◆ WHAT THE EXERCISE ASKS: Repeat the records below exactly, leaving out every picture.

[Saved data entries]
----

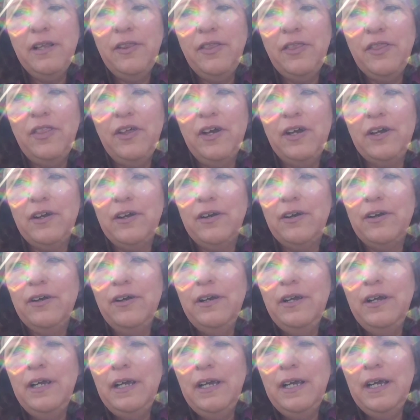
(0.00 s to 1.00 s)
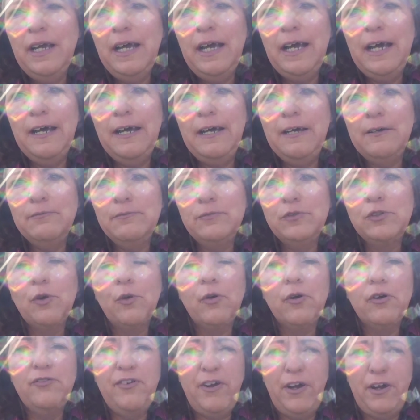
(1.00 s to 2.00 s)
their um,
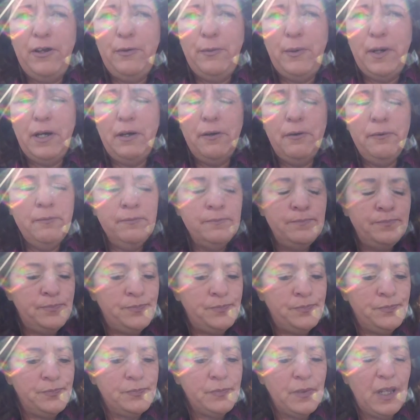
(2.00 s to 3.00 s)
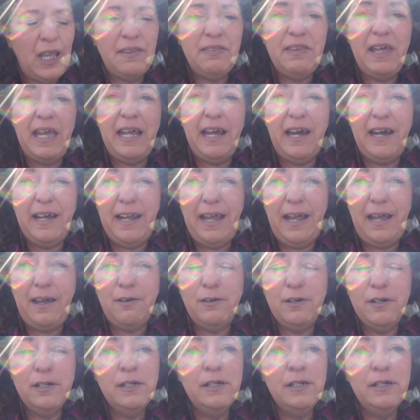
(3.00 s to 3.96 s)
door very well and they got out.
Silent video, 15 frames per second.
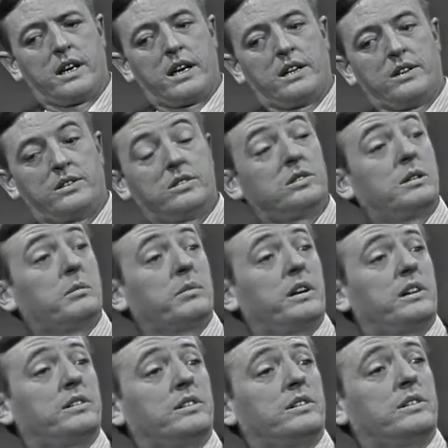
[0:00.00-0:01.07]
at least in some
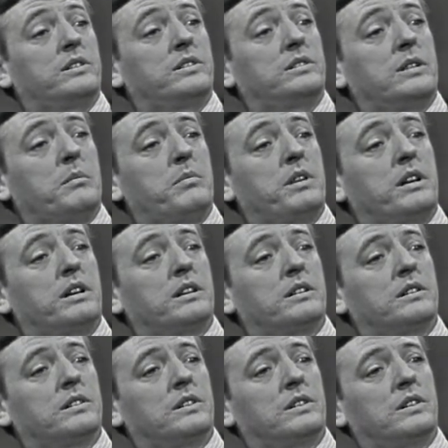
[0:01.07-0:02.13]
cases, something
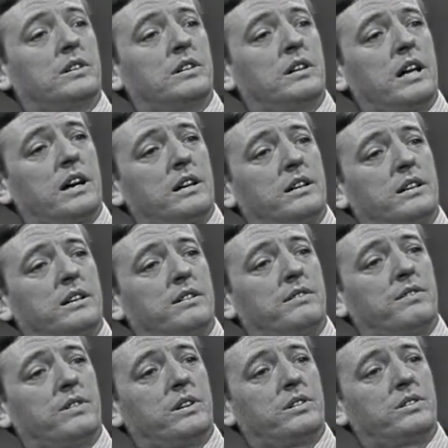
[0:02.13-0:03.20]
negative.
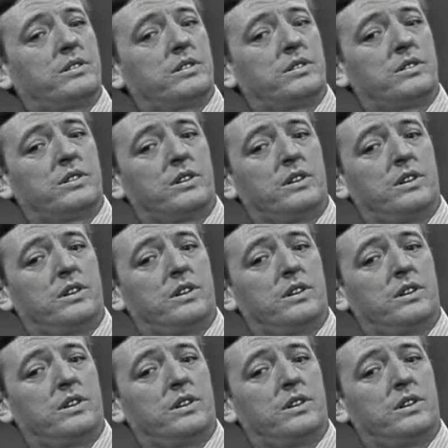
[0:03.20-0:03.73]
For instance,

----

◆ ANSWER TO THIS TASK:
(0.00 s to 1.00 s)
(1.00 s to 2.00 s)
their um,
(2.00 s to 3.00 s)
(3.00 s to 3.96 s)
door very well and they got out.
Silent video, 15 frames per second.
[0:00.00-0:01.07]
at least in some
[0:01.07-0:02.13]
cases, something
[0:02.13-0:03.20]
negative.
[0:03.20-0:03.73]
For instance,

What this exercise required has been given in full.